Relisez-vous ce livre parfois ? À quelle occasion ?
Je l'ai relu trois fois entièrement (nouveaux alibis en janvier 1987, juin 1999 et août 2010) ; souvent, je le feuillette. Il est surtout l'un de ces très rares livres qui m'habitent en permanence ou, plus exactement peut-être, que j'habite, dont le principe reste actif pour moi même en-dehors de la lecture proprement dite.
Est-ce que cette œuvre a marqué vos livres ou votre vie ?
Certainement. Les fortes lectures sont des expériences de conscience à l'égal de toutes les initiations. La question de l'influence des œuvres aimées est complexe, car nous écrivons aussi contre la littérature, contre la bibliothèque, en obéissant à une double logique d'opposition et d'affirmation.
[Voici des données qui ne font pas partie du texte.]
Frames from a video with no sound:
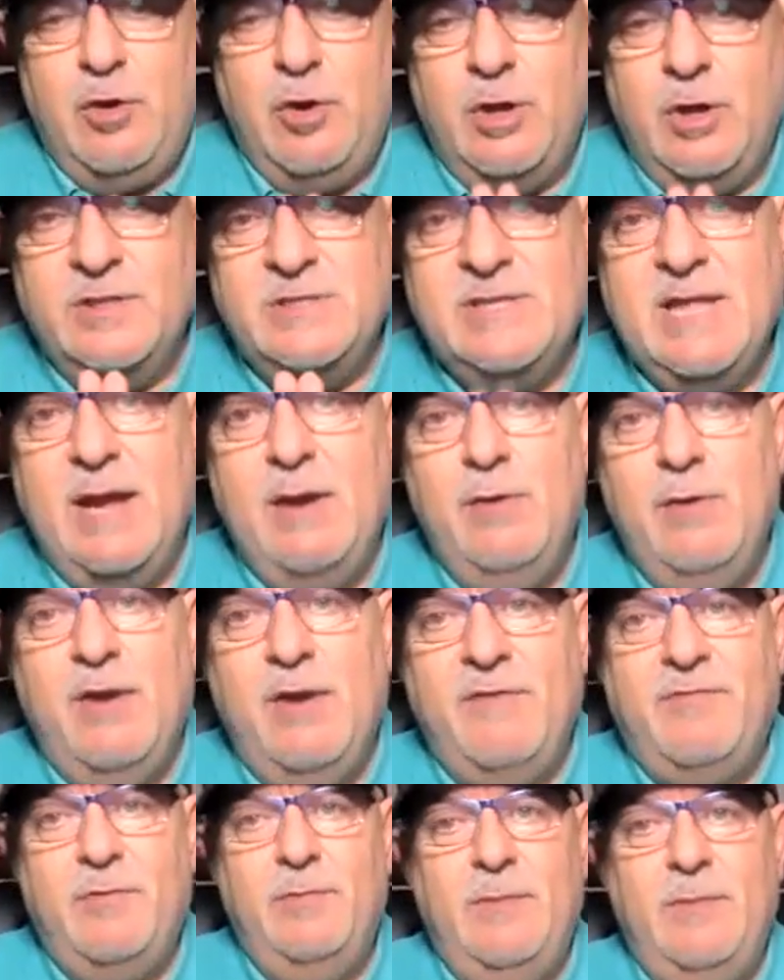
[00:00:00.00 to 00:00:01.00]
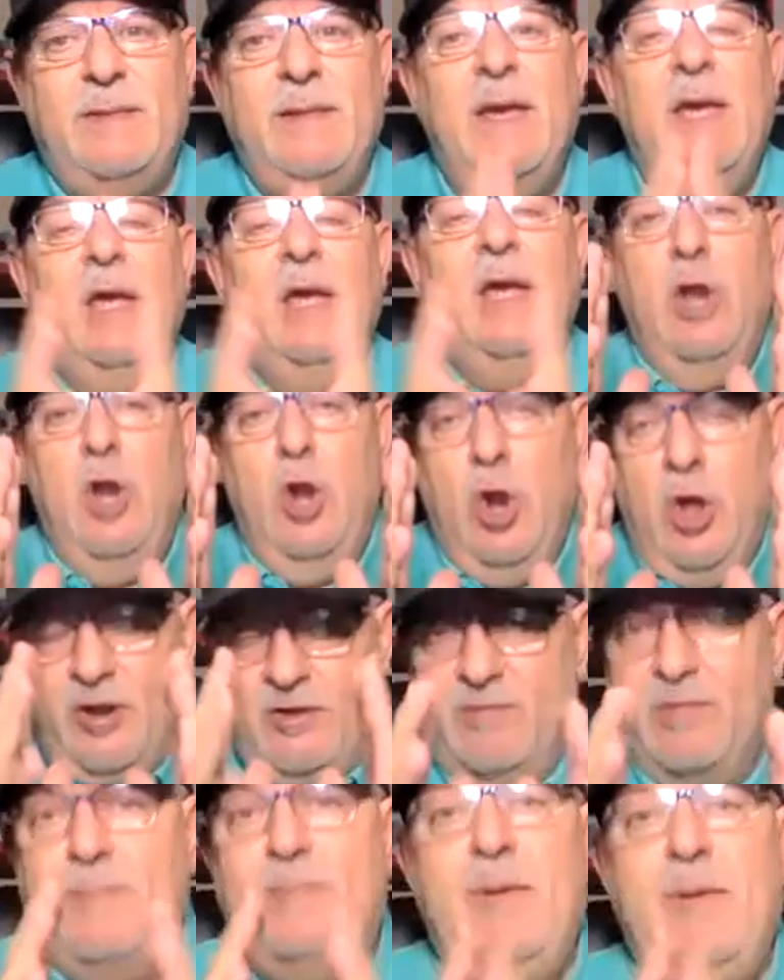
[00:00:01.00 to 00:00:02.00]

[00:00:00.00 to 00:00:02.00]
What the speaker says: Rather stay away from that. A lot of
Cependant, on trouvera des souvenirs de Bouvard et Pécuchet dans Le Caoutchouc décidément, un de mes premiers livres, ainsi que dans le dernier en date, Dino Egger, du nom d'un personnage rêvé par le narrateur et qui serait le génie qui a manqué au monde et grâce auquel, si donc il avait vécu, notre aventure aurait cessé d'être cette succession d'épreuves et de désastres. Sans doute ce narrateur épris d'absolu et de vérité est-il un lointain neveu de Bouvard et Pécuchet.
Quelles sont vos scènes préférées ?
Les scènes les plus réussies sont celles où l'on voit les deux bonshommes en action. Quand ils montent et démontent leur mannequin anatomique, quand ils déclament des vers, quand ils se livrent dans la campagne à des exercices de gymnastique ou, dans leur chambre, coiffés de capuchons pointus, à des passes de magnétiseurs. Et puis, la scène inaugurale est merveilleuse, une des plus belles rencontres amoureuses de la littérature, qui surpasse même à mes yeux celle de Frédéric et de Madame Arnouxdans L'Éducation sentimentale, laquelle s'ouvre pourtant sur cette phrase justement fameuse : « Ce fut comme une apparition. »
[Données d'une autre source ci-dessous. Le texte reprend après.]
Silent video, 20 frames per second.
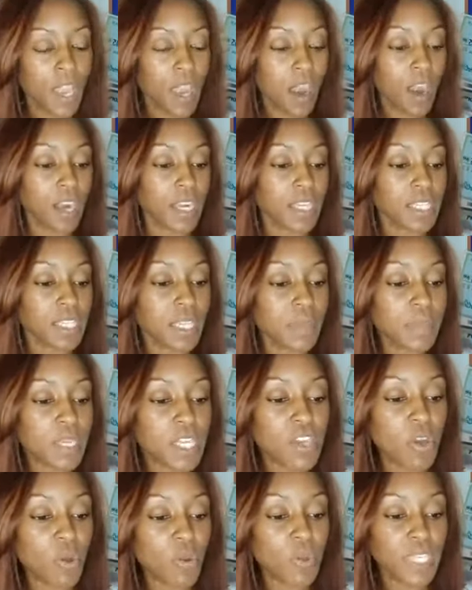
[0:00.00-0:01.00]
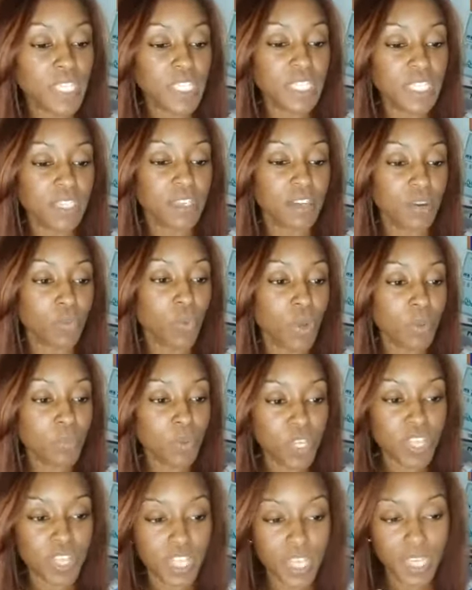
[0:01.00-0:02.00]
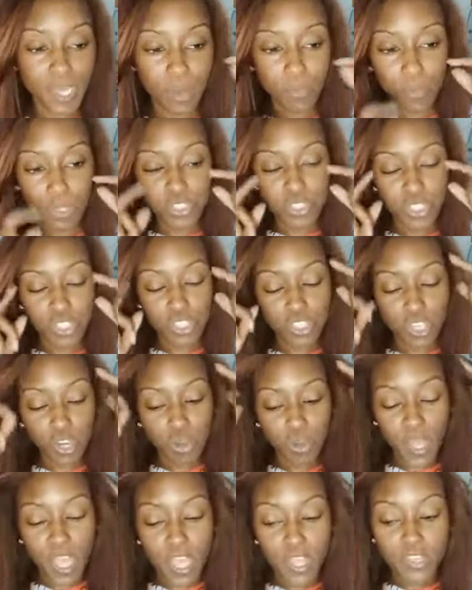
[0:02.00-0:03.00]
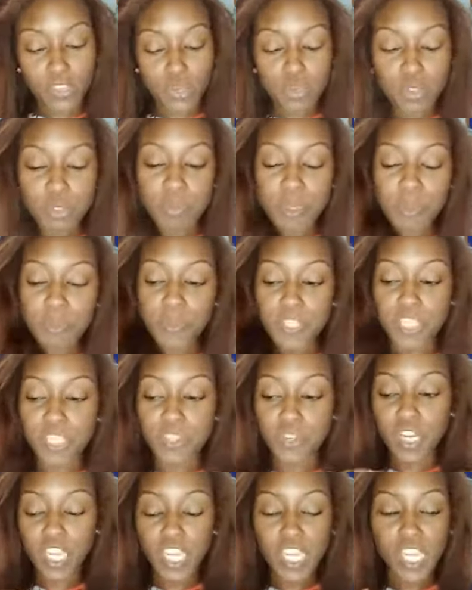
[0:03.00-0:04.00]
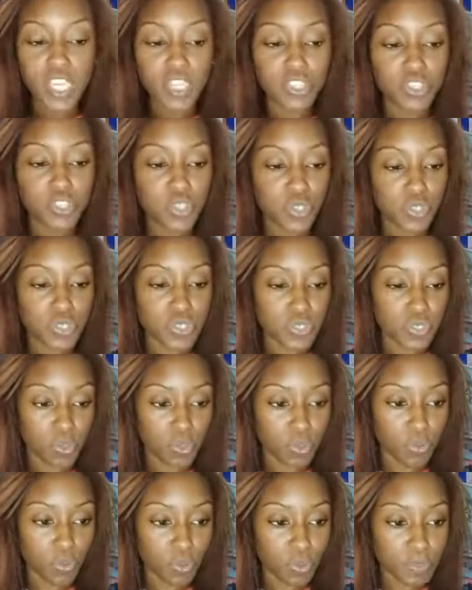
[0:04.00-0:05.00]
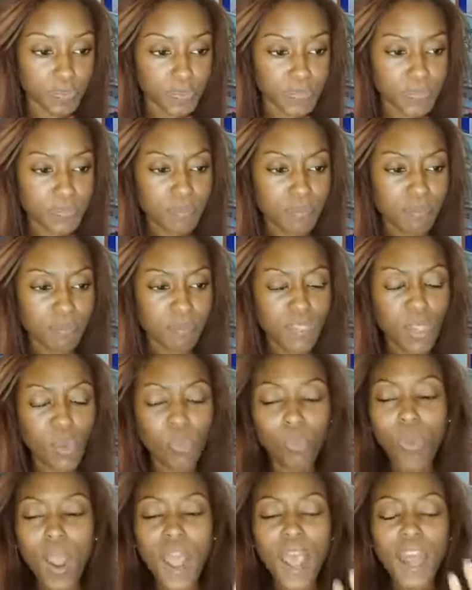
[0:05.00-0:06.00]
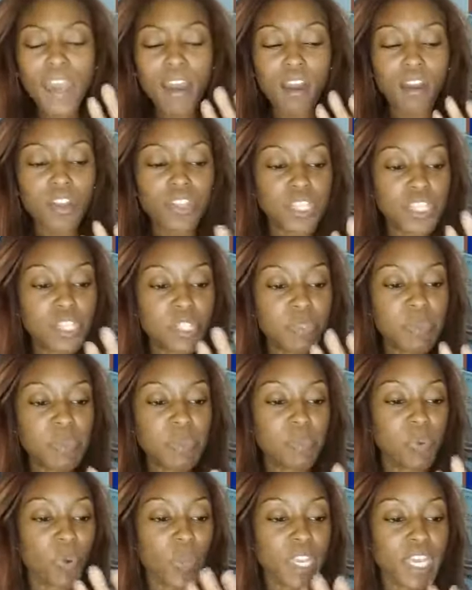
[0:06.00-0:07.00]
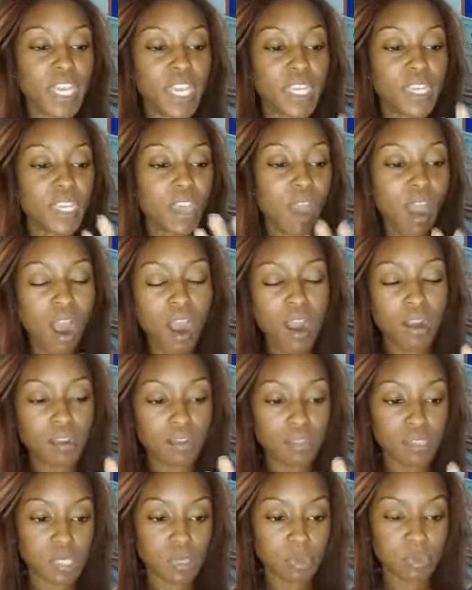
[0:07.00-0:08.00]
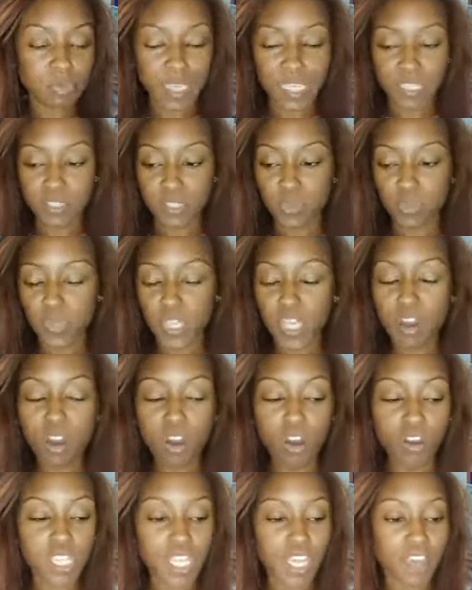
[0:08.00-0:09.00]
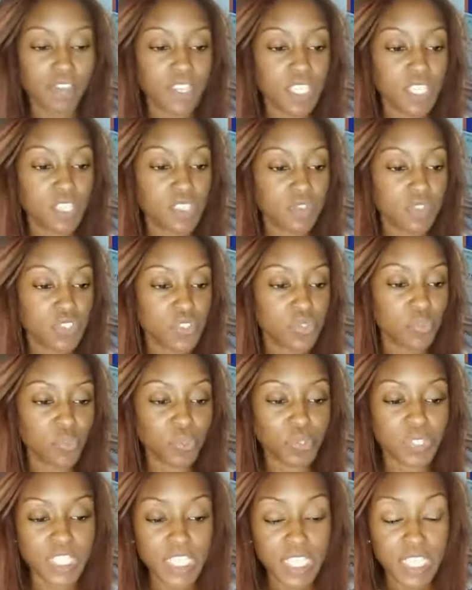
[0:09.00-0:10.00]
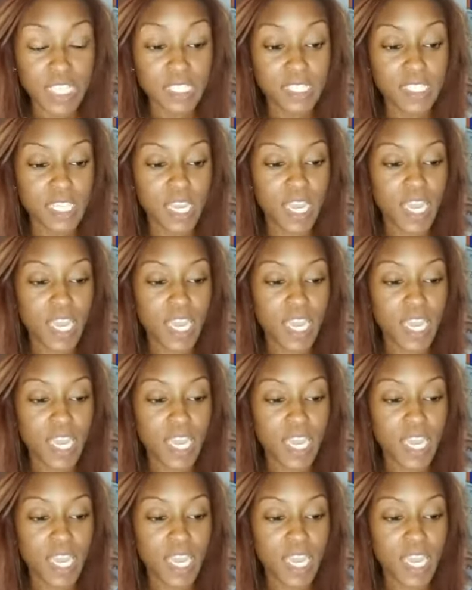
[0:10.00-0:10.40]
All right, let me go in here. One more thing I want you to know those people that are in your circle, why are these people in our space? We all have individual needs.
Y a-t-il, selon vous, des passages « ratés » ?
Certains passages très liés au contexte historique, ayant trait notamment à la politique, ont un peu vieilli, bien sûr. Ils conservent néanmoins leur mordant. Il en va ainsi du Conte du tonneau, de Swift, dont la plupart des allusions à Luther ou Calvin nous sont devenues assez obscures, mais dont l'ironie peut être isolée comme une substance pure et servir d'autres causes. Toutefois, le grand raté de ce roman, c'est la mort de Flaubert, le 8 mai 1880, alors qu'il n'a pas tout à fait achevé son œuvre. Je trouve pour ma part scandaleux que la mort s'autorise à emporter un écrivain avant qu'il n'ait mis le dernier mot à son livre en cours. C'est un double crime, qui ne devrait pas rester impuni.
Cette œuvre reste-t-elle pour vous, par certains aspects, obscure ou mystérieuse ?
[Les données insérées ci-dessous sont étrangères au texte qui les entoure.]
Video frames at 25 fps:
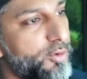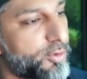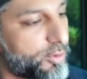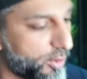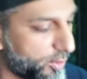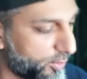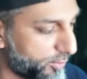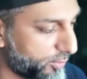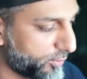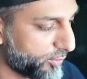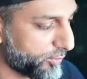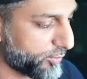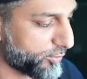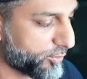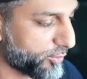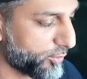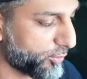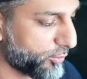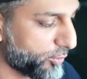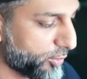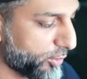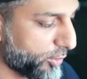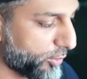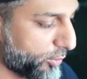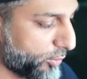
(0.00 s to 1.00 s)
go to
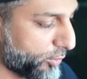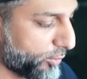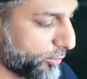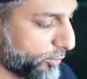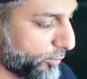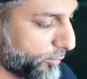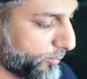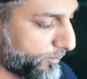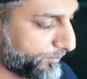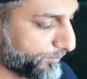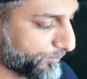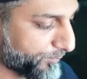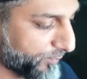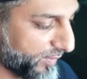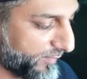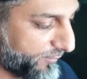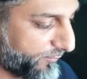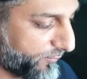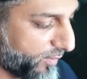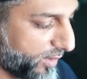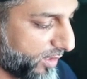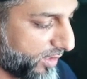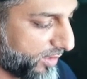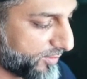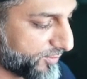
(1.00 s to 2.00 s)
Google
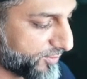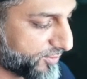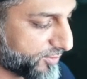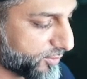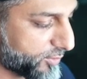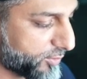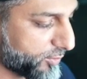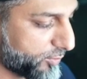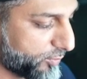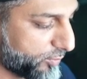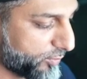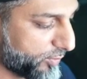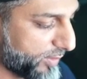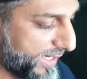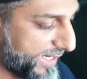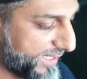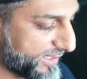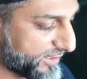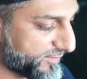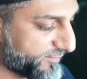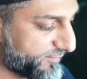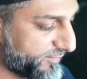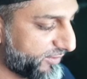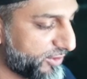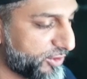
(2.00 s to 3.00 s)
fonts to
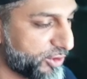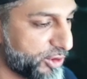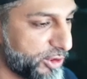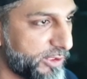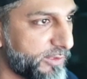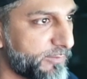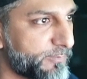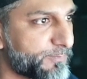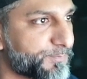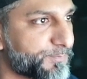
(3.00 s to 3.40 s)
SVG.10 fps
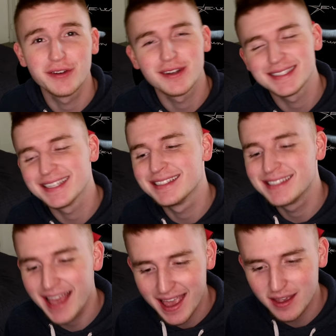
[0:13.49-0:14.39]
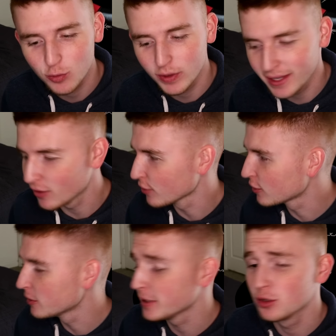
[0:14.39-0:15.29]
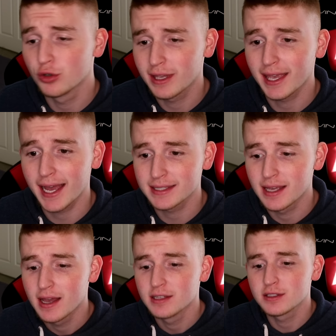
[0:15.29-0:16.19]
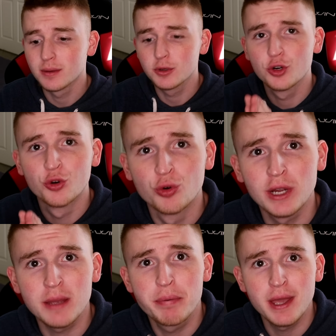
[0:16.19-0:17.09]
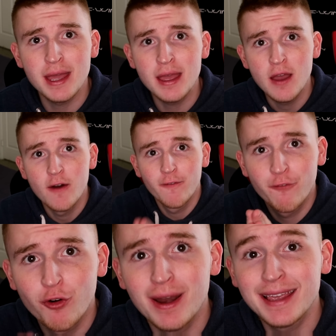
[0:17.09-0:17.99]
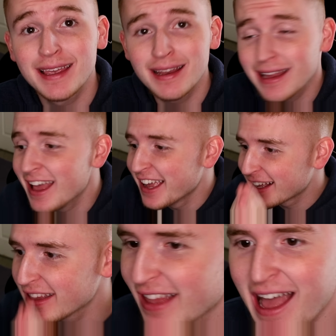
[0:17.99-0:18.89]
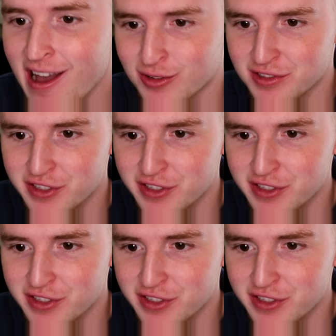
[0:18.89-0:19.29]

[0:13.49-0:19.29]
Now today we are going to be looking at some creepy freaking clowns,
Le principal mystère de ce livre tient à la prétendue imbécillité de Bouvard et Pécuchet. Dans ses lettres, Flaubert semble n'en pas douter et nous pouvons le suivre jusqu'à un certain point. Mais – en cela, donc, ma lecture trahit peut-être ses intentions, comme je le suggérais au début de cet entretien –, il me semble qu'ils ne sont pas si bêtes. Grotesques, oui, ne serait-ce que par leur aspect qui évoque par anticipation un tandem de cinéma burlesque (dont le roman a d'ailleurs le rythme trépidant et comme accéléré) : le grand gros et le petit sec.